Witness Minimizes Effect Of Medicaid LTC Asset Transfers
Are asset transfers for Medicaid long term care eligibility more myth than fact?[@@]
Judith Feder, dean of the Georgetown Public Policy Institute, told members of the Senate Finance Committee that she believes that some health policy specialists really are exaggerating the effect of asset transfers on Medicaid LTC costs.
“Analysis of transfers made by the elderly over time out of their accumulated assets show that only 1 in 100 of the elderly gave gifts to their children that would be large enough to qualify them for Medicaid nursing home coverage,” Feder said at a Finance Committee hearing on long term care finance issues.
Feder told committee members that taxpayers are far more likely to make asset transfers to keep estates under estate-tax filing thresholds than to qualify for Medicaid LTC benefits.
“Indeed, transfers have been least likely among elderly people with modest assets who are in poor or declining health, leading researchers to conclude that these elderly are actually holding on to assets in order to pay for care,” Feder said.
Feder reported that an estimated 44% of nursing home users pay for their nursing home care using only private funds. A total of 16% begin as private payers, exhaust their resources, and then convert to Medicaid, she said.

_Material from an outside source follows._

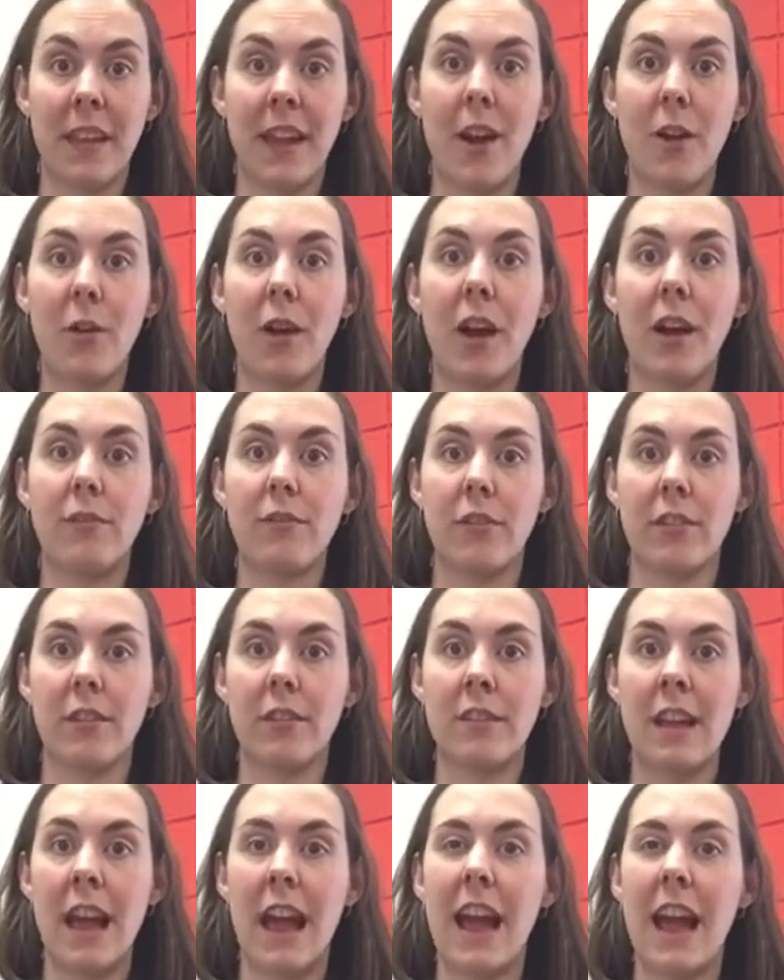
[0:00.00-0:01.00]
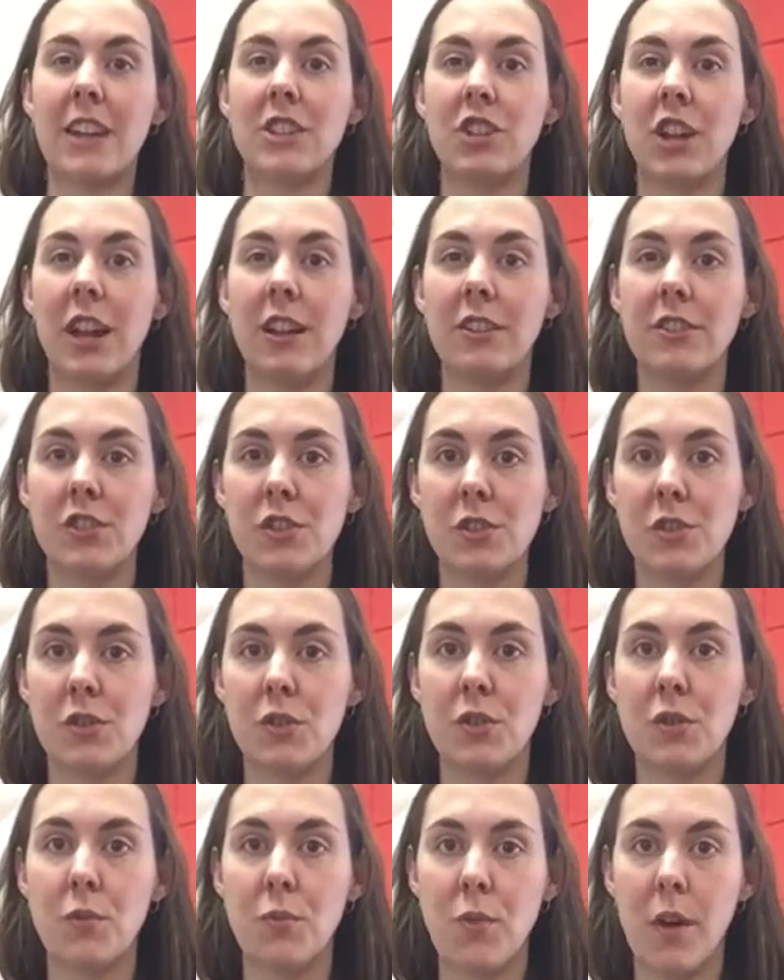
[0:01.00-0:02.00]
However, I challenge you to
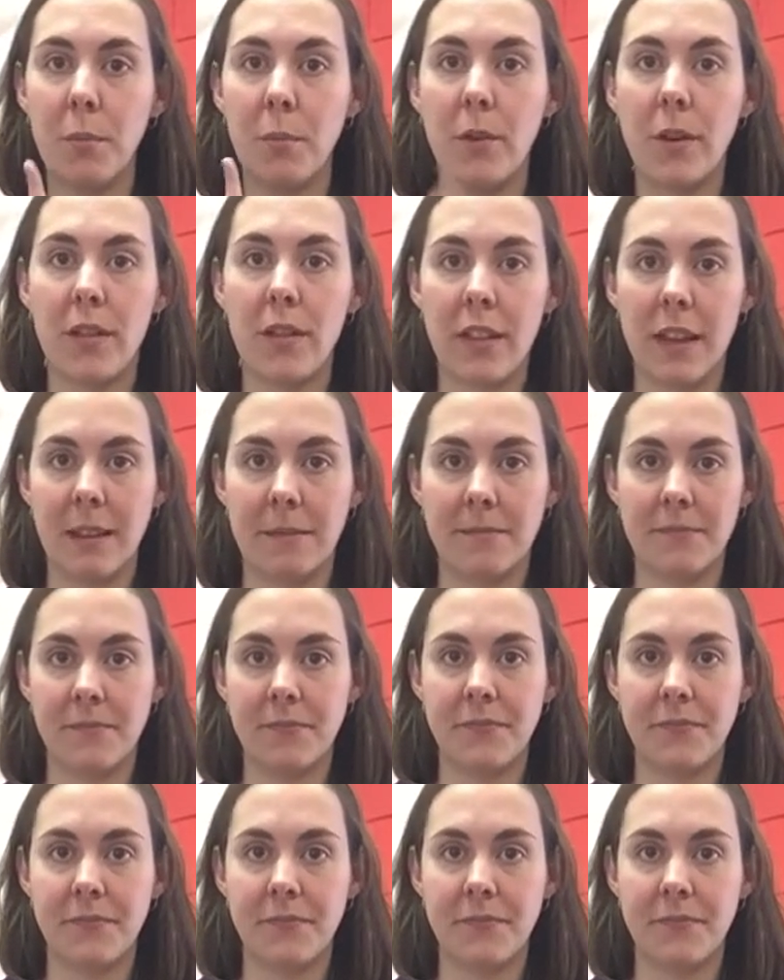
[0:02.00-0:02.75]
do one more thing.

“That 27% of elderly nursing home users qualify for Medicaid at admissions reflects the limited resources of the elderly in the community, not the transfer of assets,” Feder said.
Private long term care insurance will play a growing role in decades to come, but it provides little relief for current needs now, Feder argued.
“In the future, it will be affordable and valuable for only a portion of the older population, most likely the better of,” Feder said.